*TASK DATA:*

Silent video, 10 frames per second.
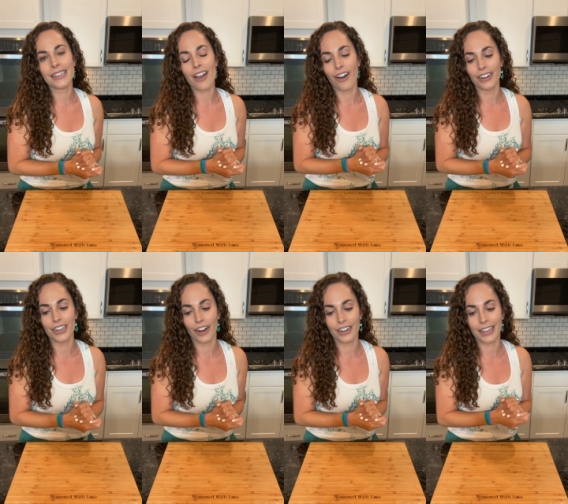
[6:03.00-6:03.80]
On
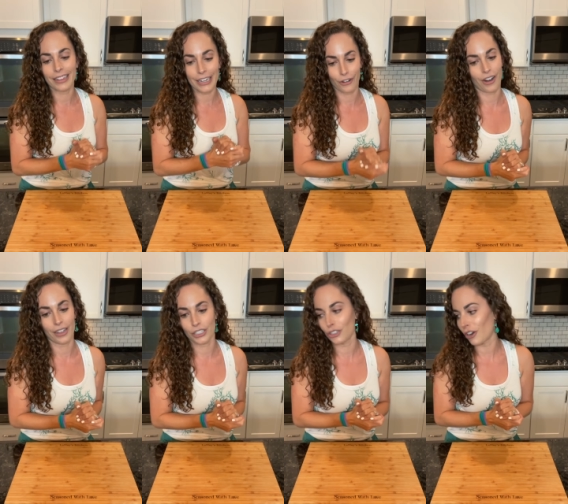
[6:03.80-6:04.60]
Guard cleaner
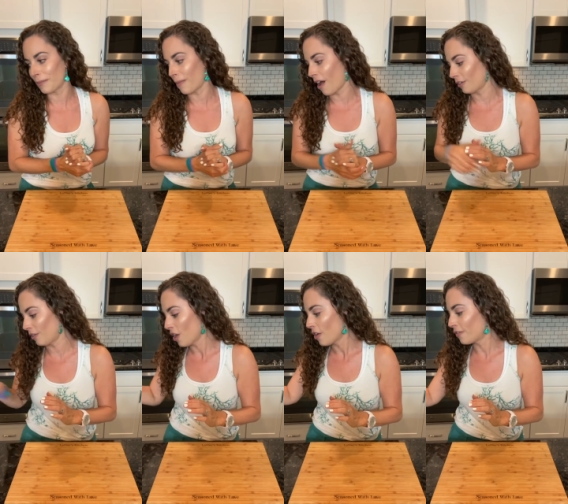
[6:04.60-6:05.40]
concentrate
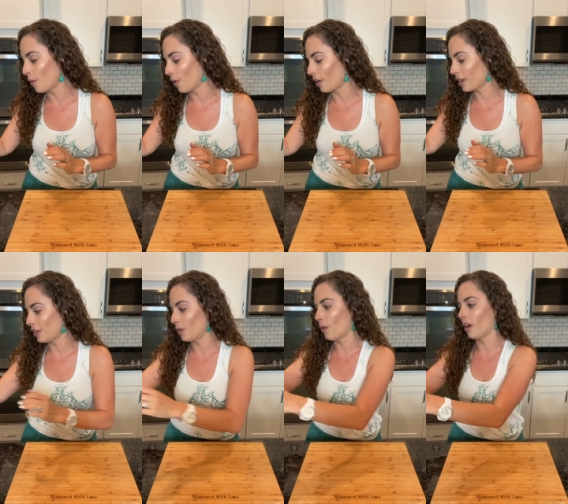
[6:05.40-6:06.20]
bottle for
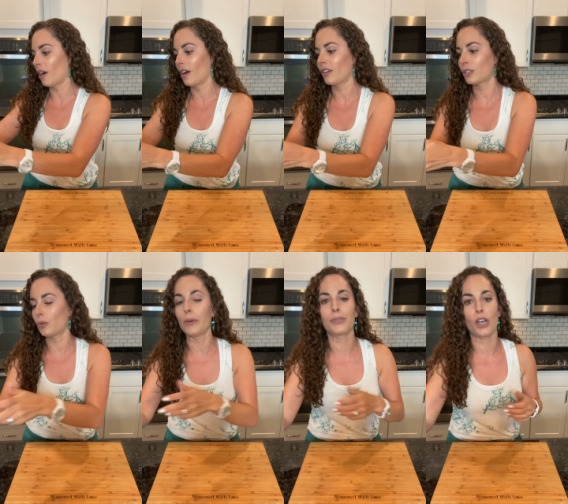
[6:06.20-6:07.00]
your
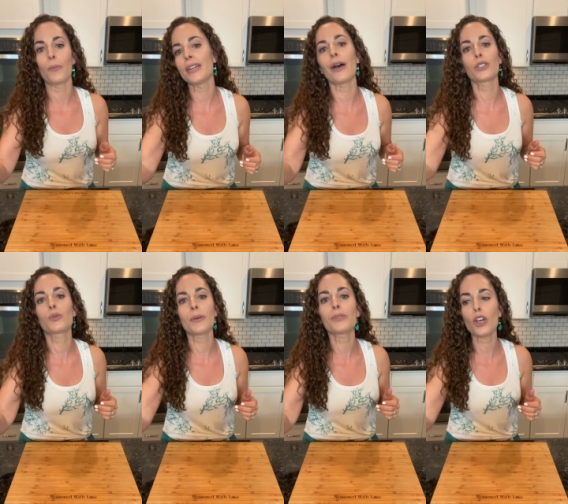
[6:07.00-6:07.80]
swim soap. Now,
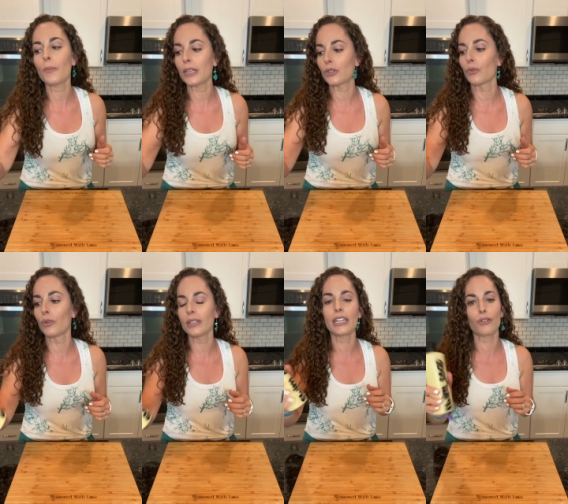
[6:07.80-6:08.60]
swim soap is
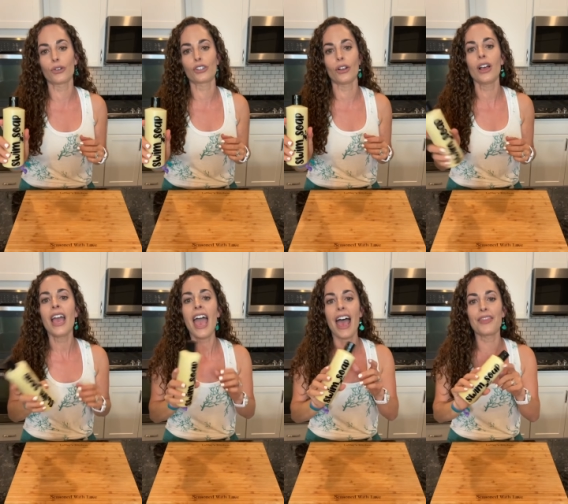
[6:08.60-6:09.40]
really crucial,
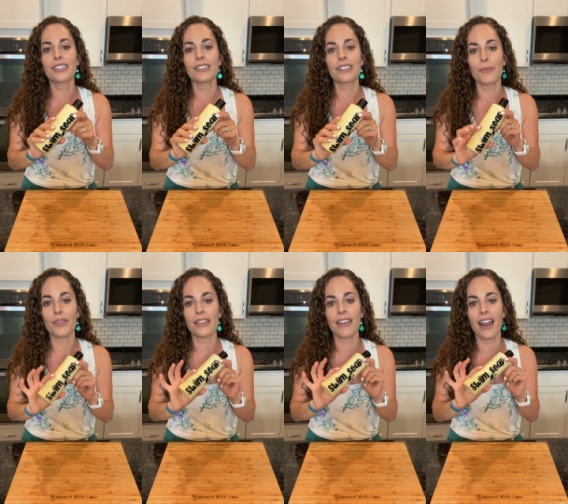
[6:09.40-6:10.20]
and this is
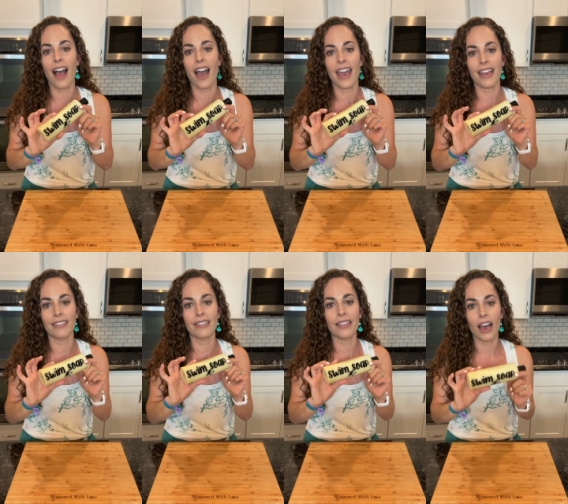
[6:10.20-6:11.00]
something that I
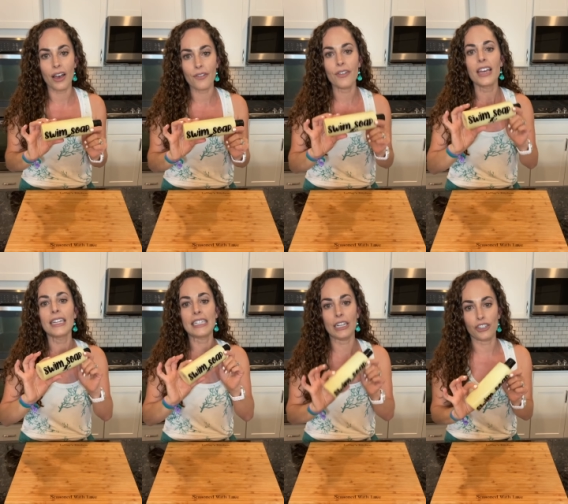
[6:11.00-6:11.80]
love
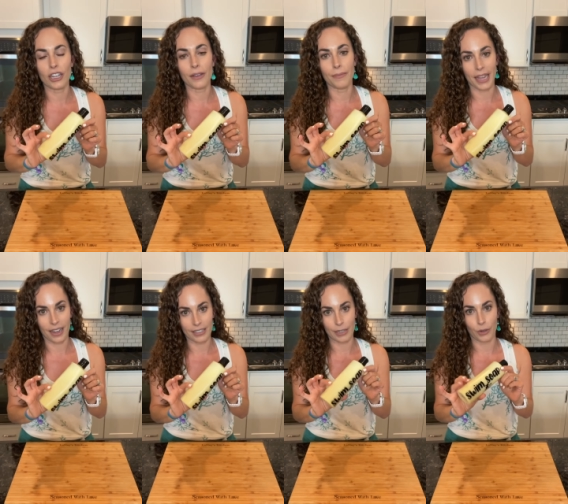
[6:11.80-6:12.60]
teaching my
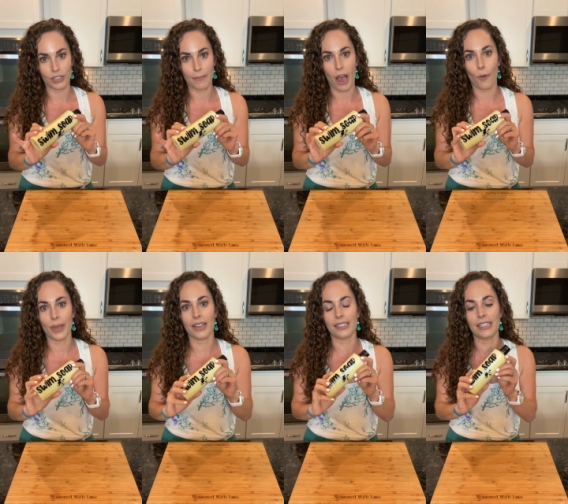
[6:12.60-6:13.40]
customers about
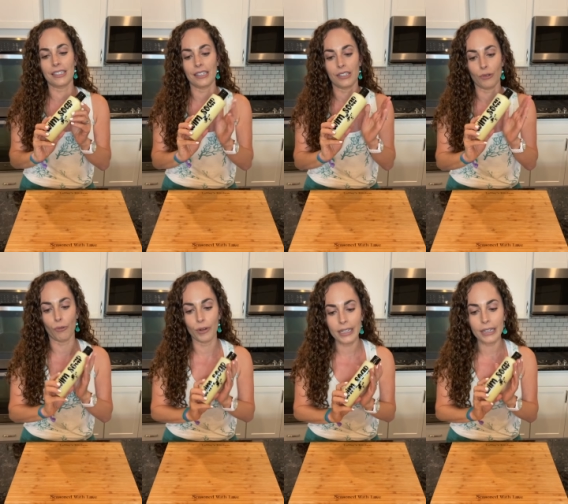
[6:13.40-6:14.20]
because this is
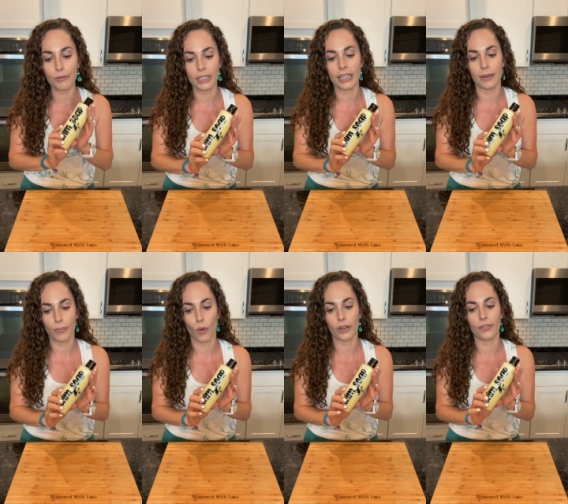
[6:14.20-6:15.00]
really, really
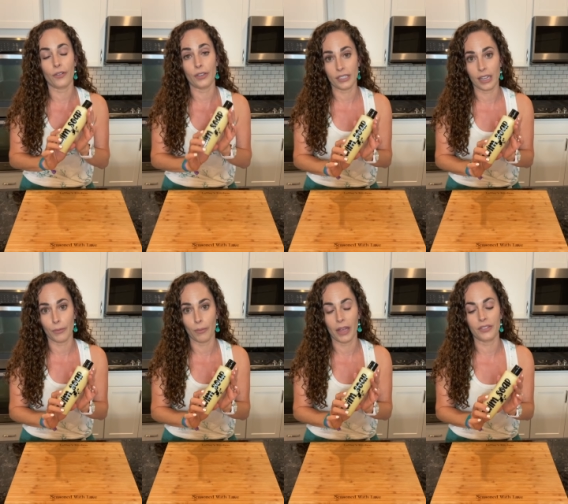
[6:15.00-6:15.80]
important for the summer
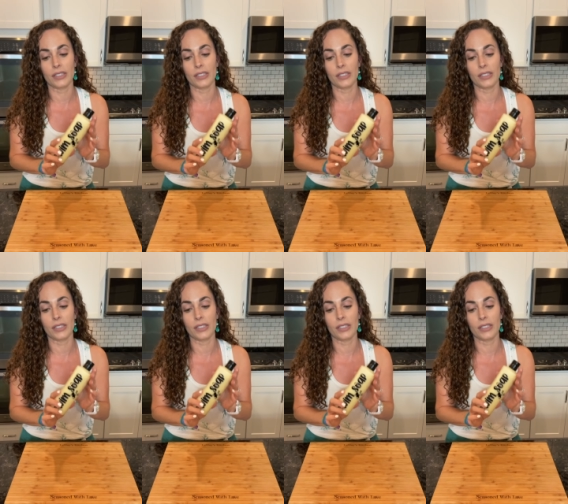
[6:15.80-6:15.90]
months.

--

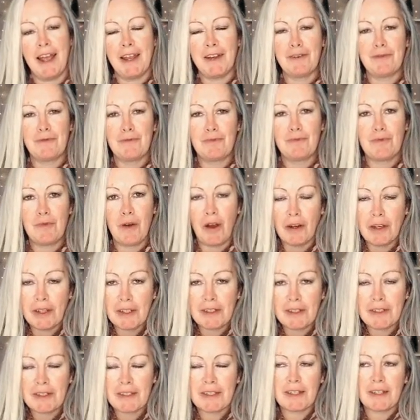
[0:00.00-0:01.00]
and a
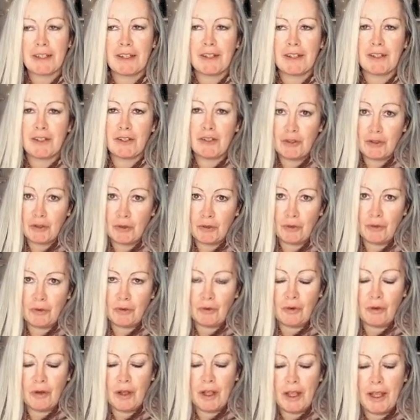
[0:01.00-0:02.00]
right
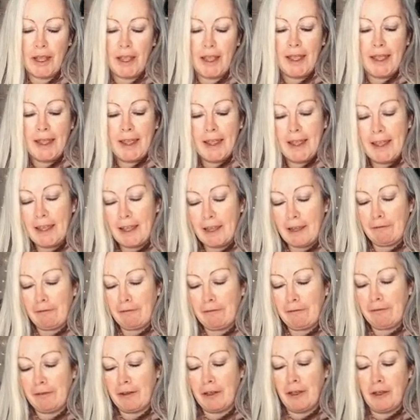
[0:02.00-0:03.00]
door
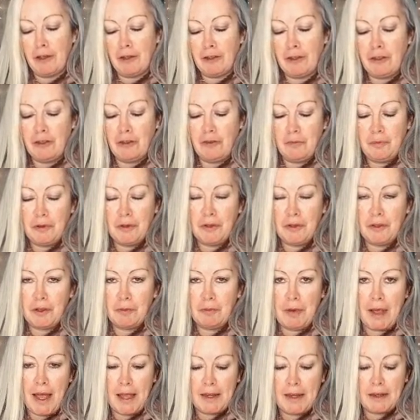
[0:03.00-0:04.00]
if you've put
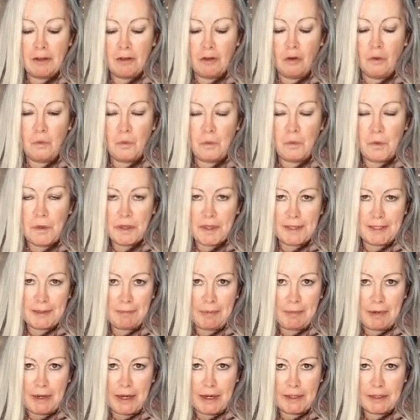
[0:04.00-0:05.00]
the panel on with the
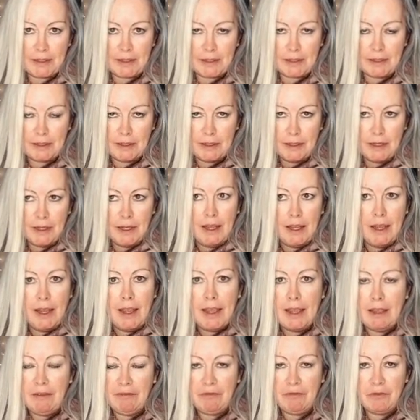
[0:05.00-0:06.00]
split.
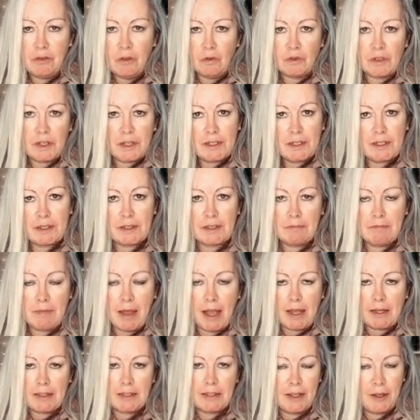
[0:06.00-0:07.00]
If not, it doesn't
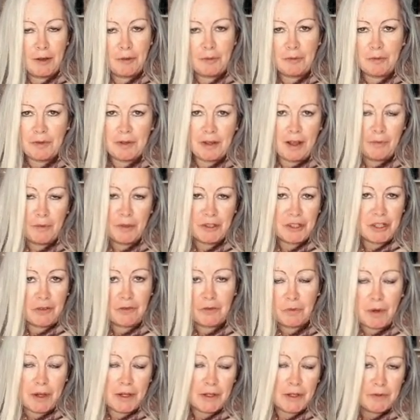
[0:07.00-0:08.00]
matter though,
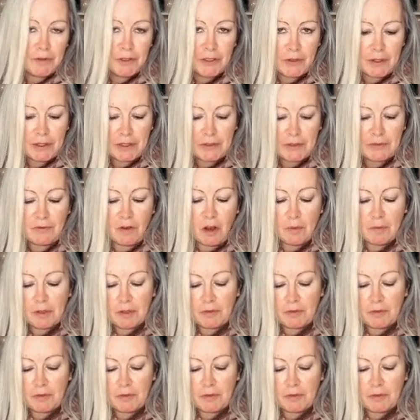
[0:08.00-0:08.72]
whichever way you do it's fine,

==

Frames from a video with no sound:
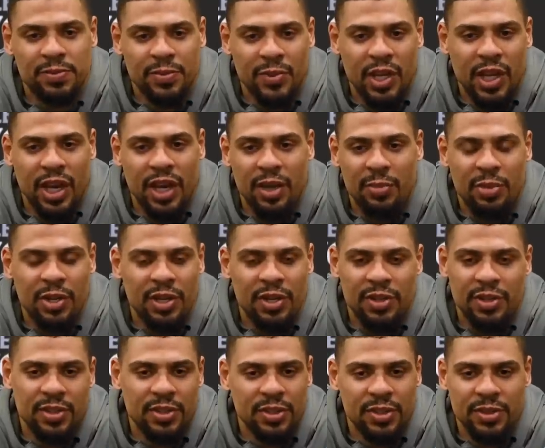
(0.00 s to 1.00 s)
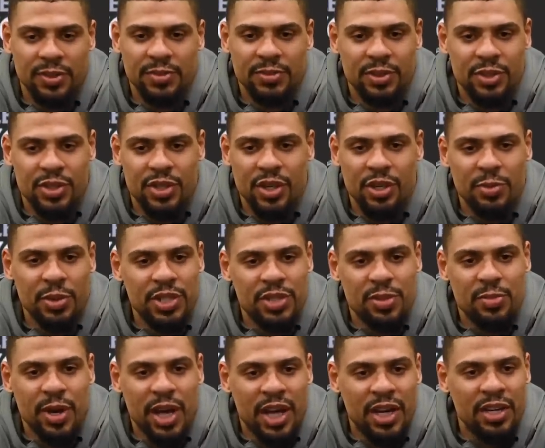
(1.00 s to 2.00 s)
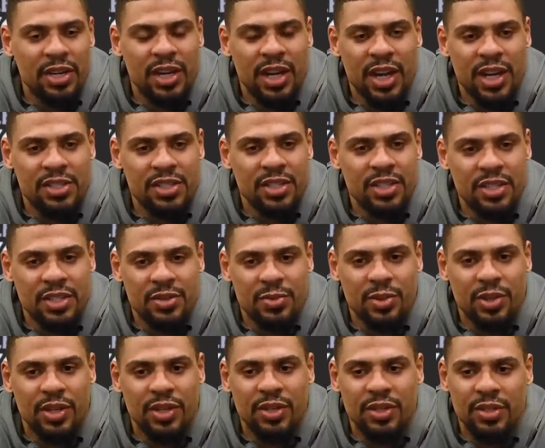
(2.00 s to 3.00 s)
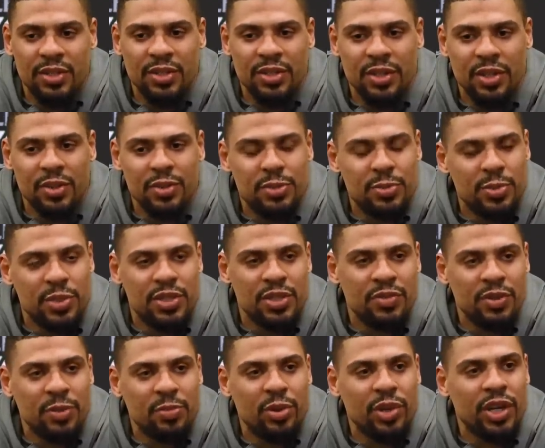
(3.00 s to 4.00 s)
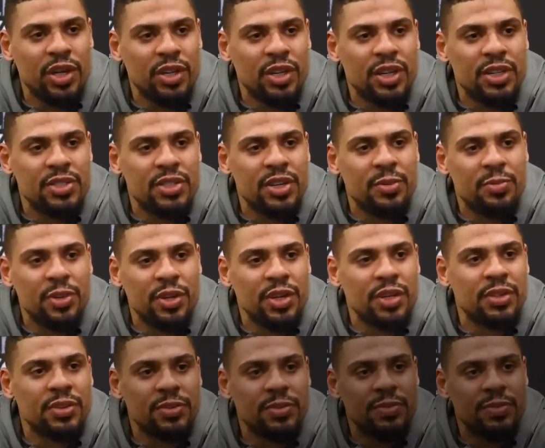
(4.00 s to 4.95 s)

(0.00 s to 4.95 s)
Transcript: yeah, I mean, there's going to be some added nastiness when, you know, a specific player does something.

*TASK TO CARRY OUT:*
Across the data above, count every line with "video" in it and write only the total.

*TASK RESULT:*
2